# What is being asked:
Could you output every record below exactly, leaving out the pictures?

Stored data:
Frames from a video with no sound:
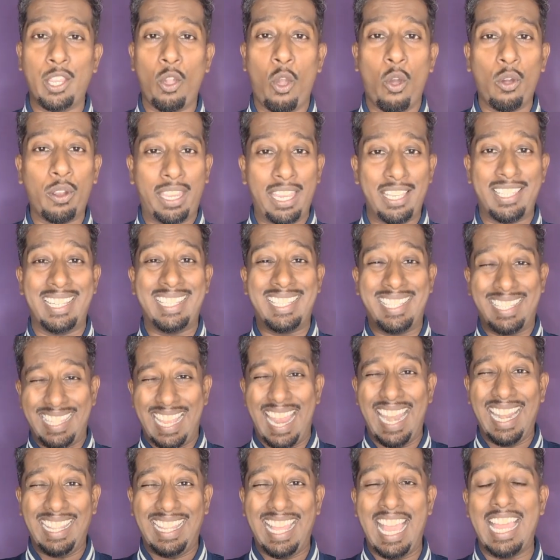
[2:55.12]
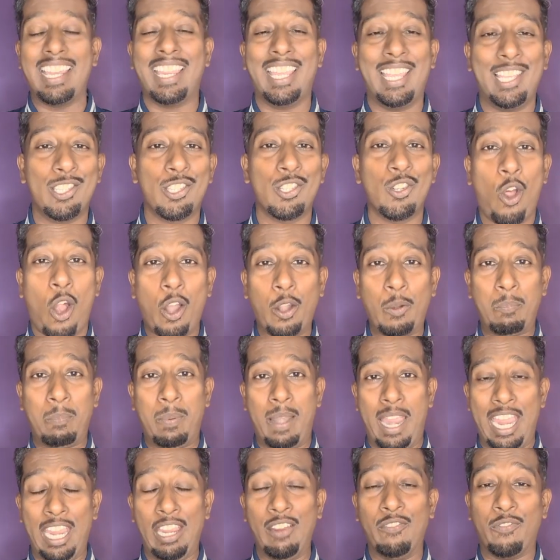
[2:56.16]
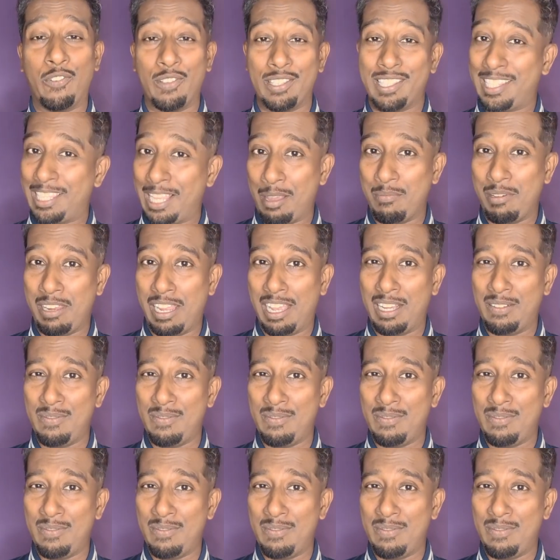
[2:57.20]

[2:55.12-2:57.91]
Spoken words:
Jokic, it's said that he's not playing for Serbia.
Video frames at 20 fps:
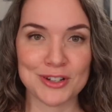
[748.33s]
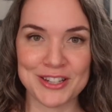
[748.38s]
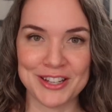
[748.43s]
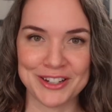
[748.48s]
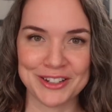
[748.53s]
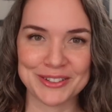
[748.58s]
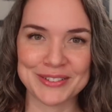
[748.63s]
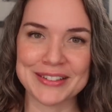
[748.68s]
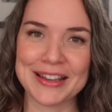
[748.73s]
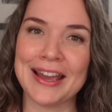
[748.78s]

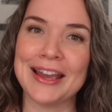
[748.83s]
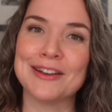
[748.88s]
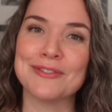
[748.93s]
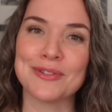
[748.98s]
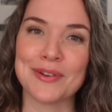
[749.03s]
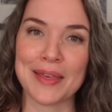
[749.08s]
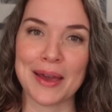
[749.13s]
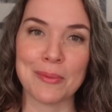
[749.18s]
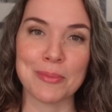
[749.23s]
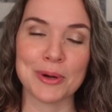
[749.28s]
single day
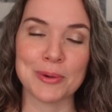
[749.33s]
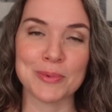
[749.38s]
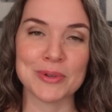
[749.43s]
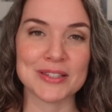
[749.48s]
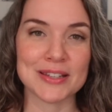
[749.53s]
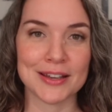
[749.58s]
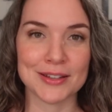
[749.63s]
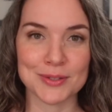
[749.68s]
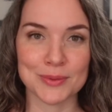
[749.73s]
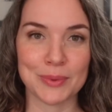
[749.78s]
for that purpose
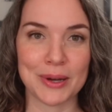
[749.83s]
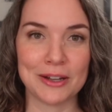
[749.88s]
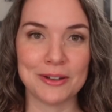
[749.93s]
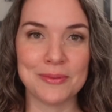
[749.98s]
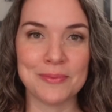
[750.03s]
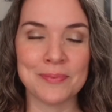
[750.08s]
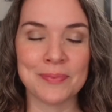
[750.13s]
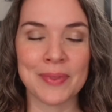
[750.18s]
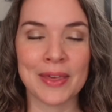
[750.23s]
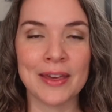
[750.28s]
as well.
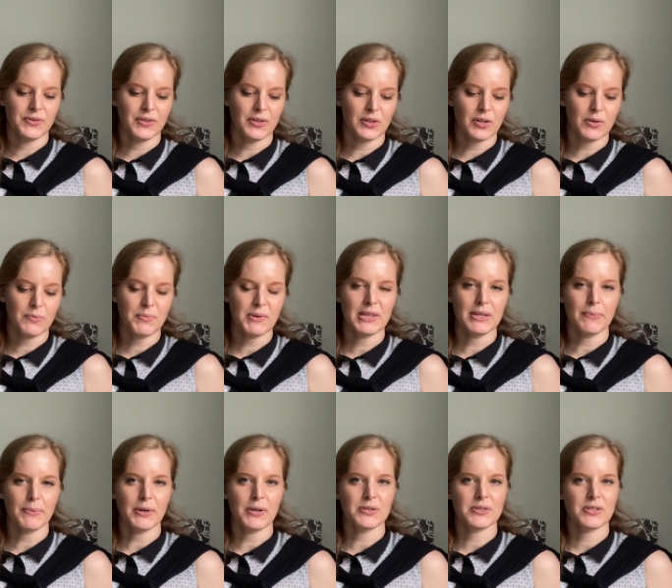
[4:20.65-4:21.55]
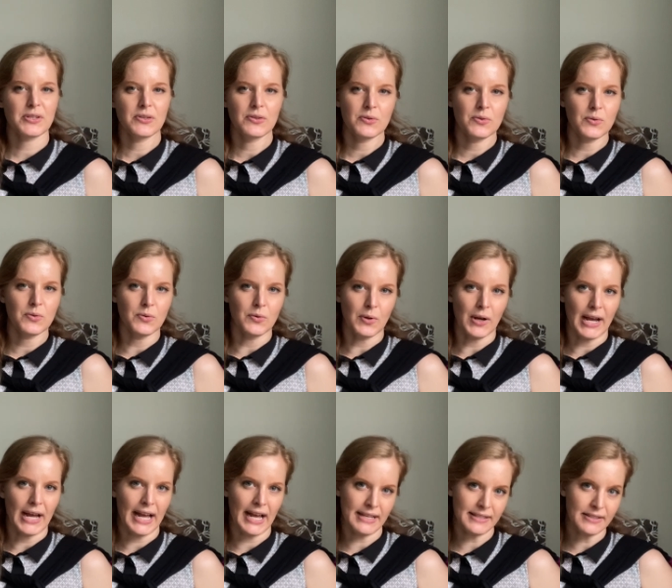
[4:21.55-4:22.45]
there could be the person who
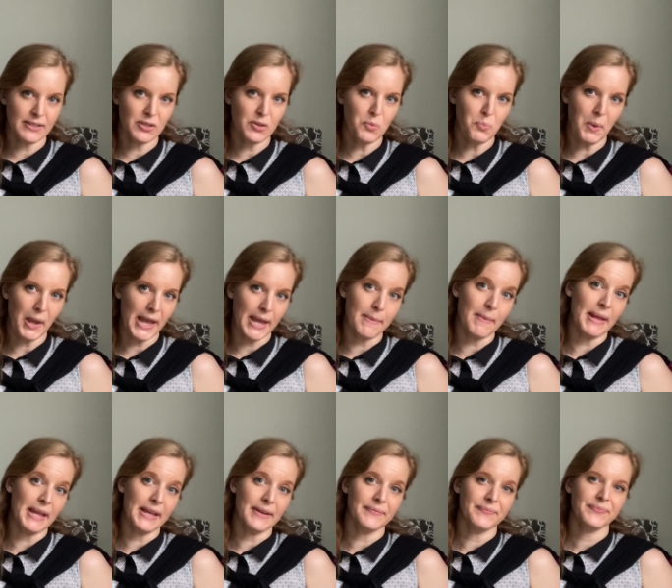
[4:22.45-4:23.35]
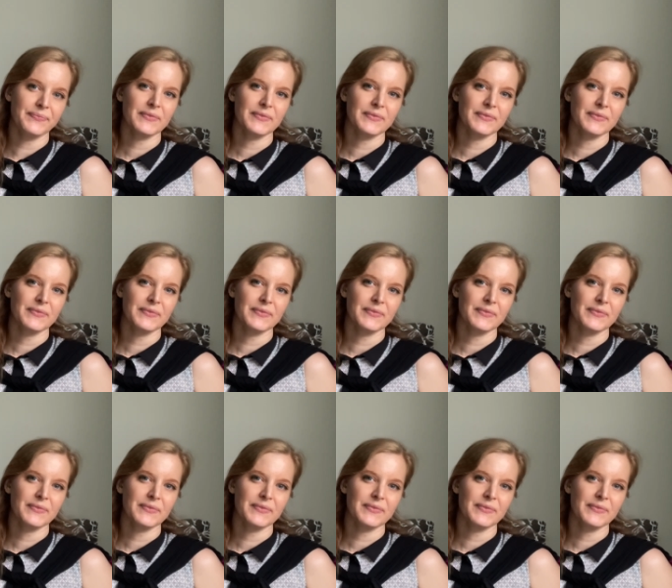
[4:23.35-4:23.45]
has a new baby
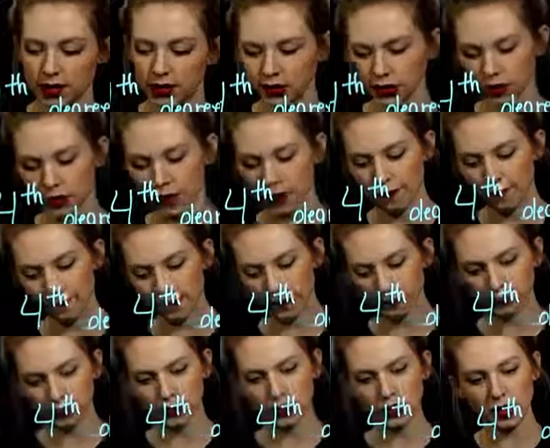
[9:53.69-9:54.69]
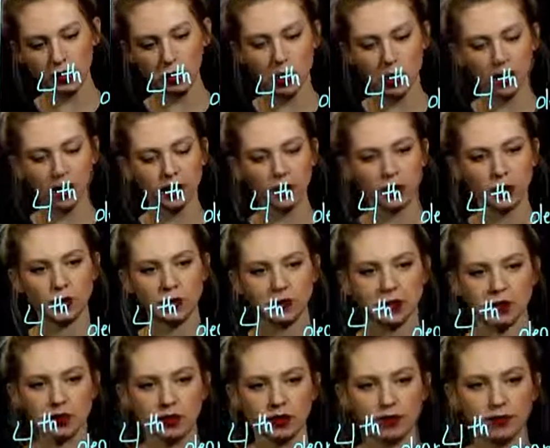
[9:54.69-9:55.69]
So a fifth degree
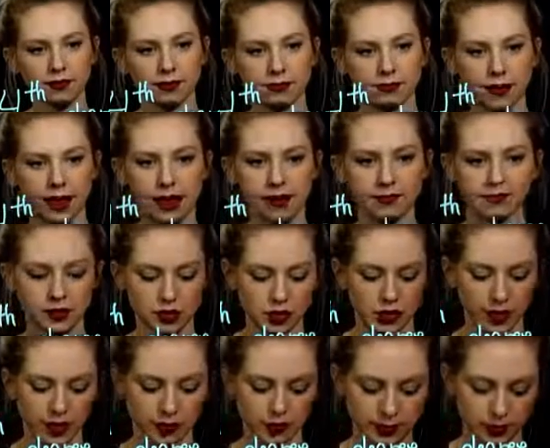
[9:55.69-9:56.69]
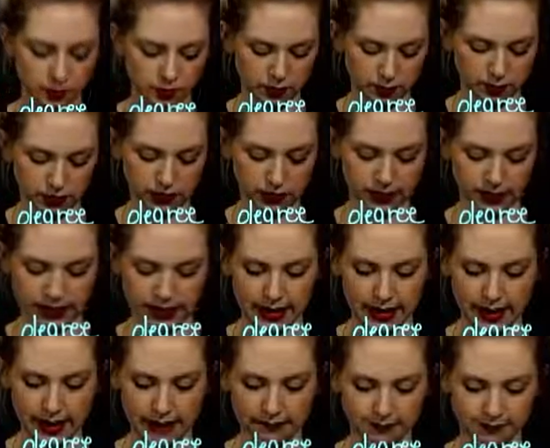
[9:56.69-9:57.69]
polynomial of 5 terms is what we're looking
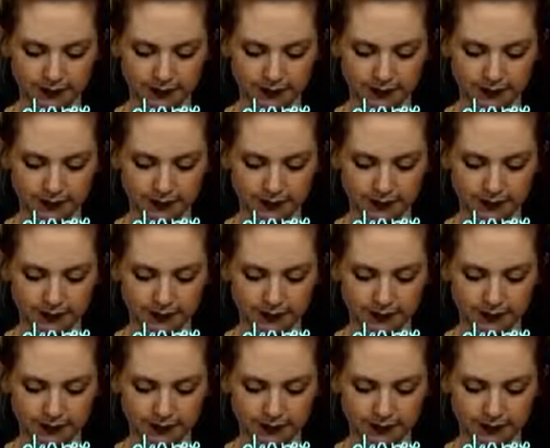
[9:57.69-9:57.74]
at.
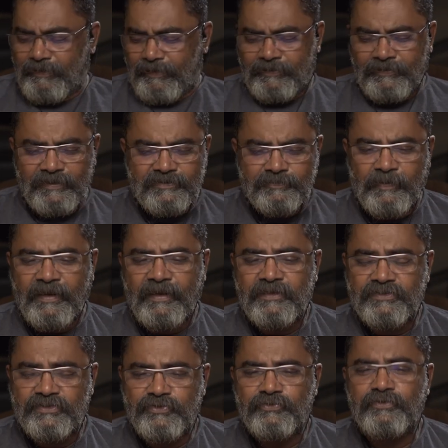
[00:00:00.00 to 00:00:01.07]
And that's my
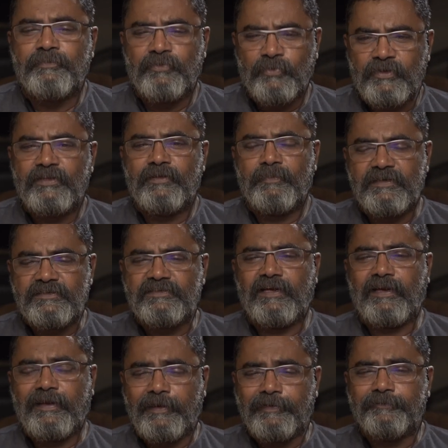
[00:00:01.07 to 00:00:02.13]
excuse, I'm doing the best
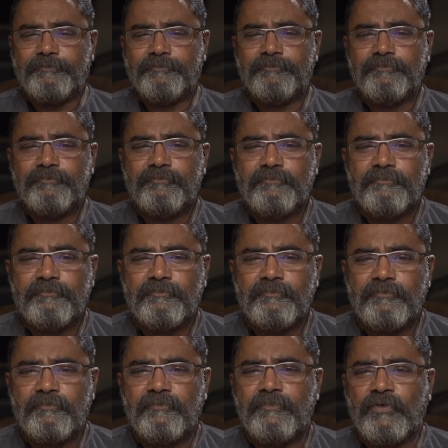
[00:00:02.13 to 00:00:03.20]
I can.
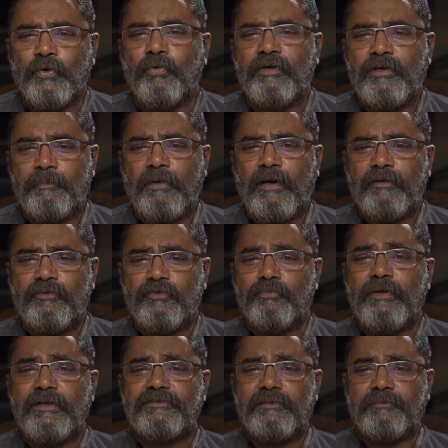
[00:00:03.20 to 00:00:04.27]
Don't demand too
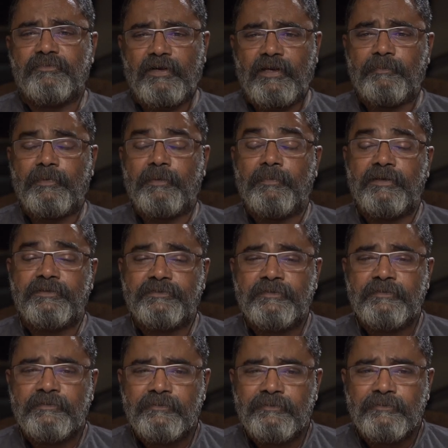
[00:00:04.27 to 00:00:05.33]
much, I'm trying my best.
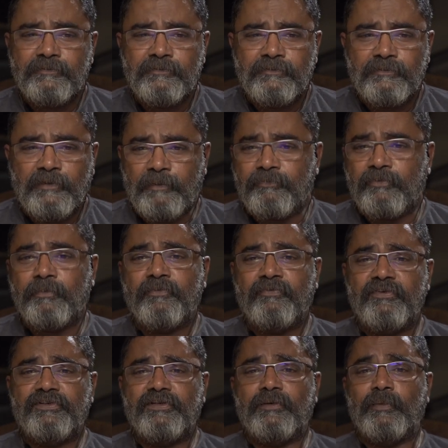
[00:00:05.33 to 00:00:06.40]
I'm from a
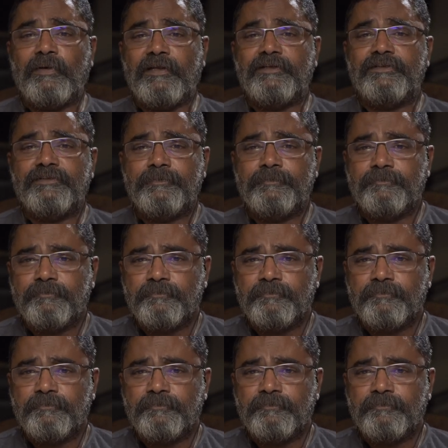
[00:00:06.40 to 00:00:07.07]
fishing village.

# Task response:
Frames from a video with no sound:
[2:55.12]
[2:56.16]
[2:57.20]

[2:55.12-2:57.91]
Spoken words:
Jokic, it's said that he's not playing for Serbia.
Video frames at 20 fps:
[748.33s]
[748.38s]
[748.43s]
[748.48s]
[748.53s]
[748.58s]
[748.63s]
[748.68s]
[748.73s]
[748.78s]

[748.83s]
[748.88s]
[748.93s]
[748.98s]
[749.03s]
[749.08s]
[749.13s]
[749.18s]
[749.23s]
[749.28s]
single day
[749.33s]
[749.38s]
[749.43s]
[749.48s]
[749.53s]
[749.58s]
[749.63s]
[749.68s]
[749.73s]
[749.78s]
for that purpose
[749.83s]
[749.88s]
[749.93s]
[749.98s]
[750.03s]
[750.08s]
[750.13s]
[750.18s]
[750.23s]
[750.28s]
as well.
[4:20.65-4:21.55]
[4:21.55-4:22.45]
there could be the person who
[4:22.45-4:23.35]
[4:23.35-4:23.45]
has a new baby
[9:53.69-9:54.69]
[9:54.69-9:55.69]
So a fifth degree
[9:55.69-9:56.69]
[9:56.69-9:57.69]
polynomial of 5 terms is what we're looking
[9:57.69-9:57.74]
at.
[00:00:00.00 to 00:00:01.07]
And that's my
[00:00:01.07 to 00:00:02.13]
excuse, I'm doing the best
[00:00:02.13 to 00:00:03.20]
I can.
[00:00:03.20 to 00:00:04.27]
Don't demand too
[00:00:04.27 to 00:00:05.33]
much, I'm trying my best.
[00:00:05.33 to 00:00:06.40]
I'm from a
[00:00:06.40 to 00:00:07.07]
fishing village.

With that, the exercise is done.